What to work on.
Copy exactly the lines of the records below, and only those lines, beginning with the line that contains "[9:49.65-9:50.61]" and ending with the line that contains "Lip reading: the".

----- Provided data

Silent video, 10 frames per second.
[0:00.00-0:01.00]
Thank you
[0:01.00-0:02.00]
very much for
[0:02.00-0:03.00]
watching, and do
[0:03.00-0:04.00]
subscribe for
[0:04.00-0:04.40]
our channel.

----------
----- Provided data

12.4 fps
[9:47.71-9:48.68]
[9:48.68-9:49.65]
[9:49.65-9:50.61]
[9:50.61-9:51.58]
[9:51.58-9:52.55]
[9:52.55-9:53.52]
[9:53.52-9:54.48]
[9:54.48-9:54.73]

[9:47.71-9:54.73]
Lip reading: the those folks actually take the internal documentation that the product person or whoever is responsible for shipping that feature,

----------
----- Provided data

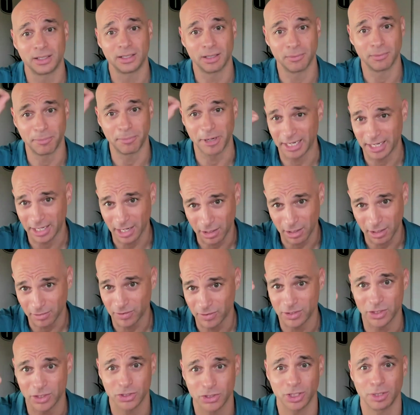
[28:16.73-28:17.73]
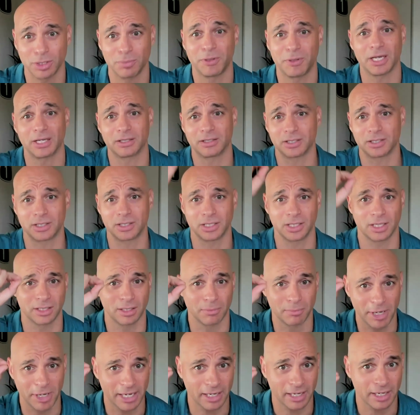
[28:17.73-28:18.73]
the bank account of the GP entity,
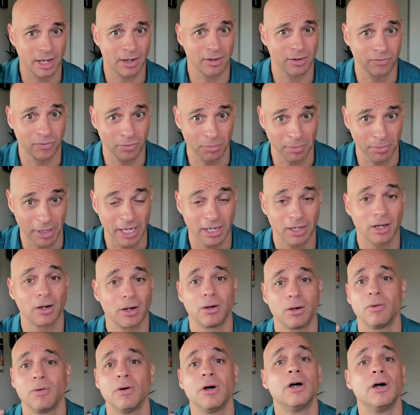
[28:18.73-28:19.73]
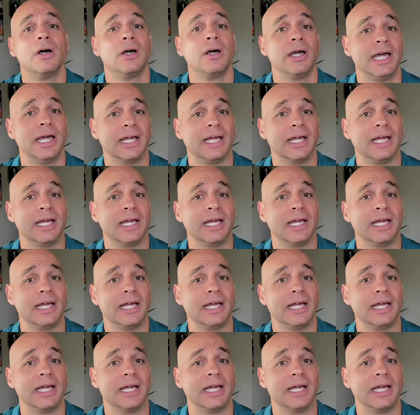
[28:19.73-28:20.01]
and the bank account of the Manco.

----------

Response area.
[9:49.65-9:50.61]
[9:50.61-9:51.58]
[9:51.58-9:52.55]
[9:52.55-9:53.52]
[9:53.52-9:54.48]
[9:54.48-9:54.73]

[9:47.71-9:54.73]
Lip reading: the those folks actually take the internal documentation that the product person or whoever is responsible for shipping that feature,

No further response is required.